The Blockchain Association and the Crypto Freedom Alliance of Texas have initiated legal action against the U.S. Securities and Exchange Commission (SEC) by filing a lawsuit in the District Court for the Northern District of Texas. The lawsuit challenges the SEC’s expanded definition of “dealer,” contending that it unfairly encompasses regular digital asset trading activities.
Rising Crypto Scrutiny for SEC
In Texas, the Blockchain Association (BA) and the Crypto Freedom Alliance of Texas (CFAT) have jointly sued the U.S. Securities and Exchange Commission (SEC), as confirmed in an official statement.
The BA and CFAT argue that the SEC’s interpretation of the term “dealer” within the Securities Exchange Act of 1934 goes beyond its lawful boundaries.
The legal action, announced by the BA on April 23, questions the SEC’s recent move to broaden the scope of the “Dealer Rule,” which, according to these industry bodies, is stifling innovation within the American digital asset domain.
In a bid to regulate the crypto landscape more rigorously, the SEC introduced new guidelines in February that redefine the roles of “dealer” and “government securities dealer.” Consequently, more participants in the cryptocurrency market are now obligated to register, join a self-regulatory organization, and comply with federal securities regulations.
The lawsuit seeks a judicial declaration that the regulation is “arbitrary, capricious, or otherwise not in accordance with law” under the Administrative Procedures Act. Furthermore, it requests an injunction to prevent the SEC from enforcing this rule.
The lawsuit asserts, “Due to the rule’s sole focus on the aftermath of trading, the expanded definition of ‘dealer’ could potentially encompass various participants in digital asset markets, including individuals engaging in digital asset liquidity pools.”
It underscores the distinction between a dealer and a trader, explicitly excluding individuals who trade securities for personal accounts.
Allegations of Unlawful Regulation by SEC
Blockchain Association CEO Kristin Smith condemned the SEC’s rule, labeling it as yet another instance of the commission’s overstepping regulatory boundaries.

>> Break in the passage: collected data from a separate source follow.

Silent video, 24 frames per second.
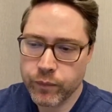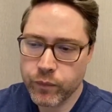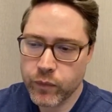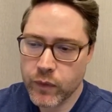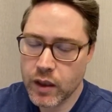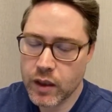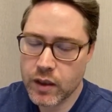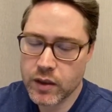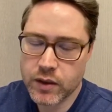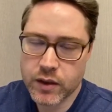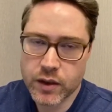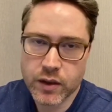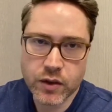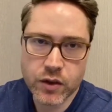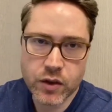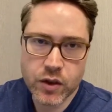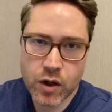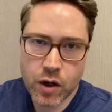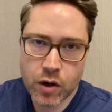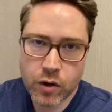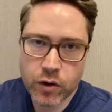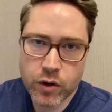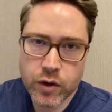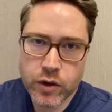is
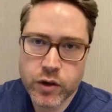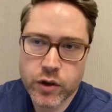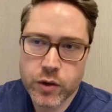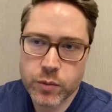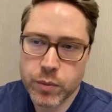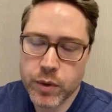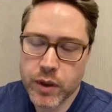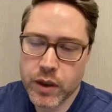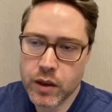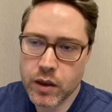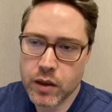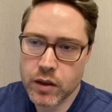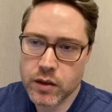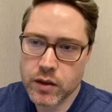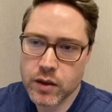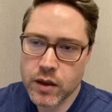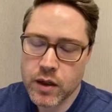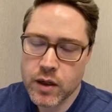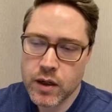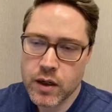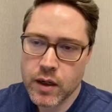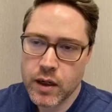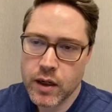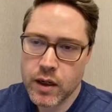discouraged, because
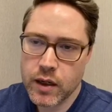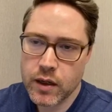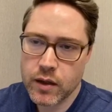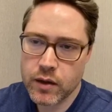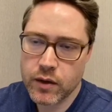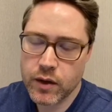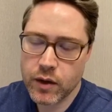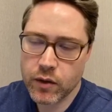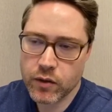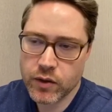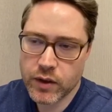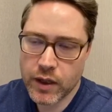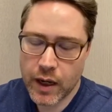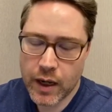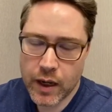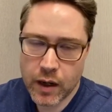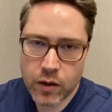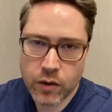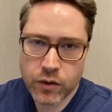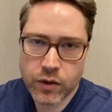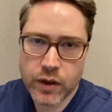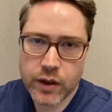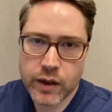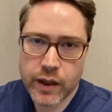there's a
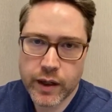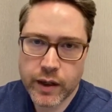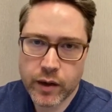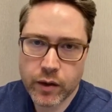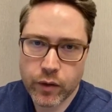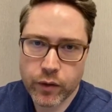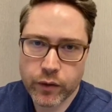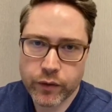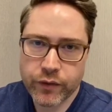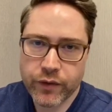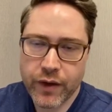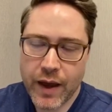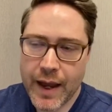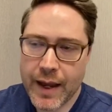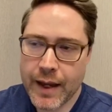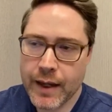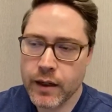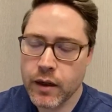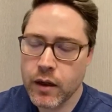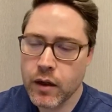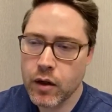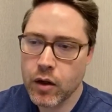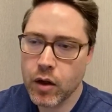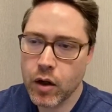healthy layer of fat
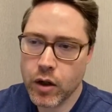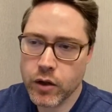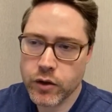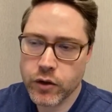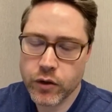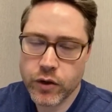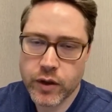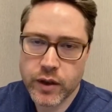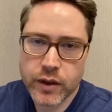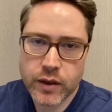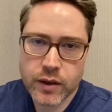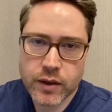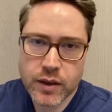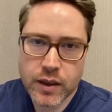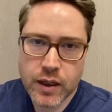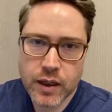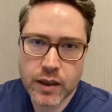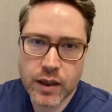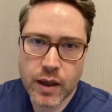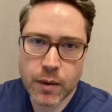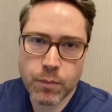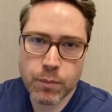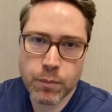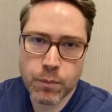underneath the skin
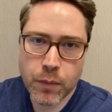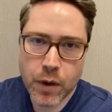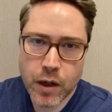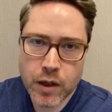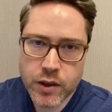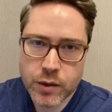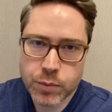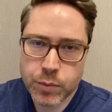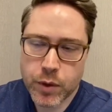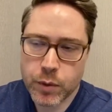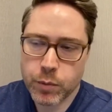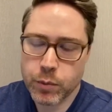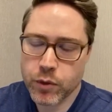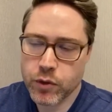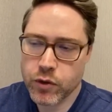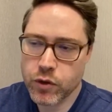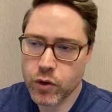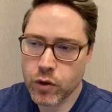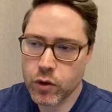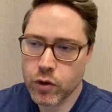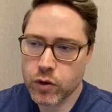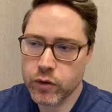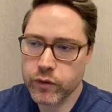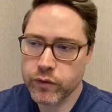that must be
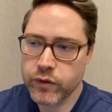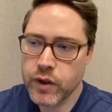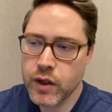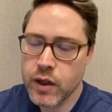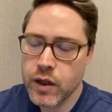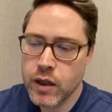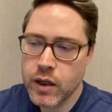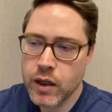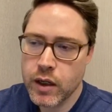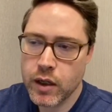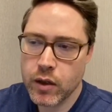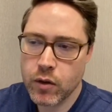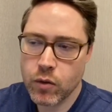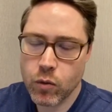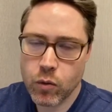preserved in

The statement criticized the Dealer Rule as part of the SEC’s persistent resistance to digital assets, claiming that it unlawfully extends the agency’s regulatory reach and could drive U.S. companies overseas while dissuading American innovators.
The lawsuit also draws attention to the SEC’s ambiguous stance on which digital asset transactions constitute securities, leading to substantial uncertainty within the industry. It points out that the SEC’s inconsistent approach, whether through official statements or enforcement actions, leaves the sector unsure about the applicability of the dealer rule to different digital assets.
The mounting pressure from the crypto market has led to the resignation of two SEC attorneys, Michael Welsh and Joseph Watkins, following reprimands from a federal judge who accused the agency of “gross abuse of power” in its handling of a case involving the Utah-based crypto firm Debt Box.